Provided records -
+--
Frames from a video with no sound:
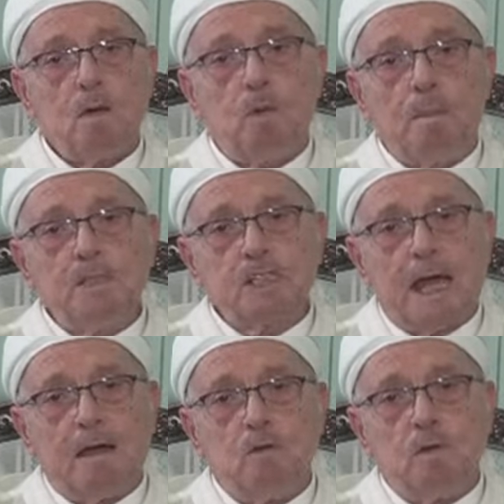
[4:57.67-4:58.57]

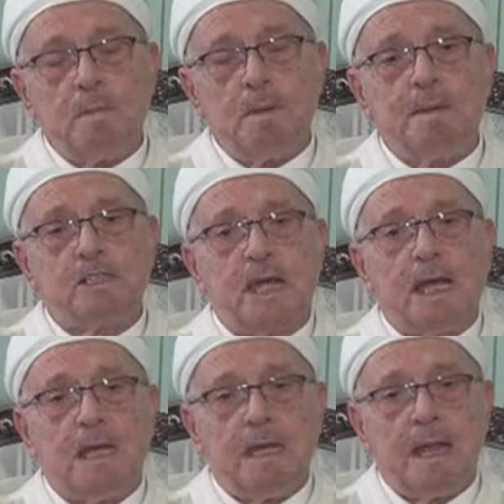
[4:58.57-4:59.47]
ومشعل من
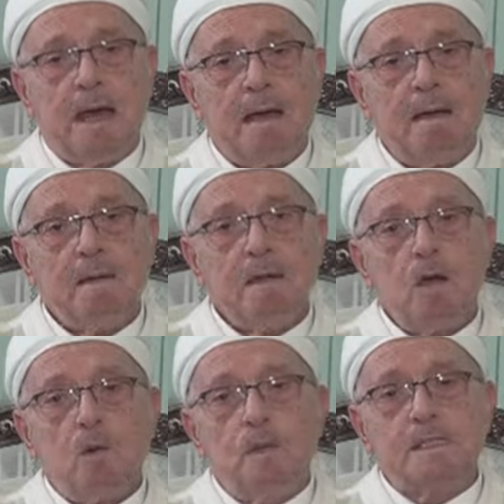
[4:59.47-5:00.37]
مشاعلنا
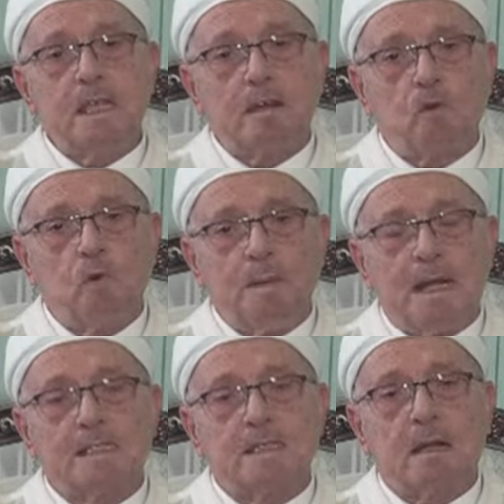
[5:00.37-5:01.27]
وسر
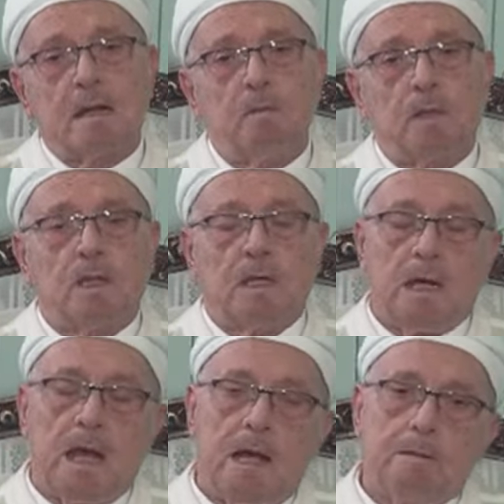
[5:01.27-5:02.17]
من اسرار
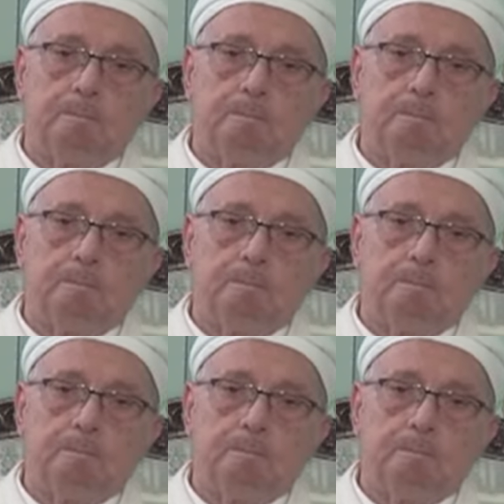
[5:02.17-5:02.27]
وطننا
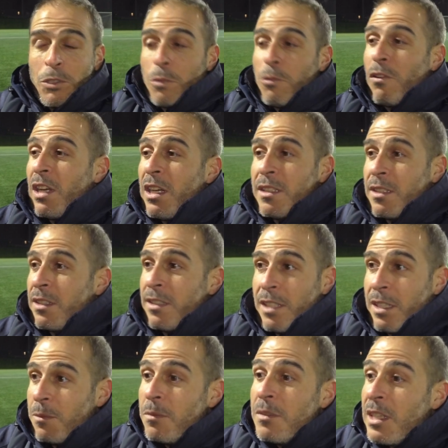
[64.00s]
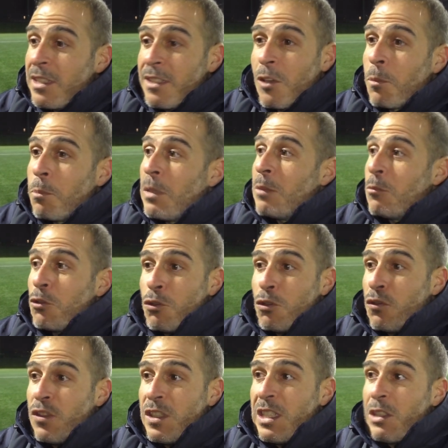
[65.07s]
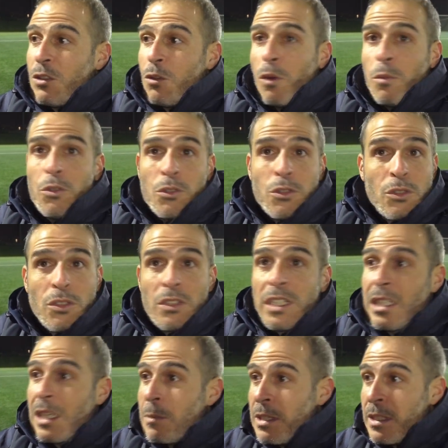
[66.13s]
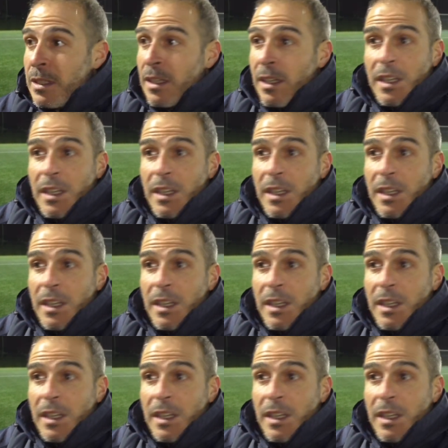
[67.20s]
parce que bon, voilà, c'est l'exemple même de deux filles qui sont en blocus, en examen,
+--
Your task -
Would you set down every line of the data above exactly, skipping the pictures?

Solution for this problem -
Frames from a video with no sound:
[4:57.67-4:58.57]

[4:58.57-4:59.47]
ومشعل من
[4:59.47-5:00.37]
مشاعلنا
[5:00.37-5:01.27]
وسر
[5:01.27-5:02.17]
من اسرار
[5:02.17-5:02.27]
وطننا
[64.00s]
[65.07s]
[66.13s]
[67.20s]
parce que bon, voilà, c'est l'exemple même de deux filles qui sont en blocus, en examen,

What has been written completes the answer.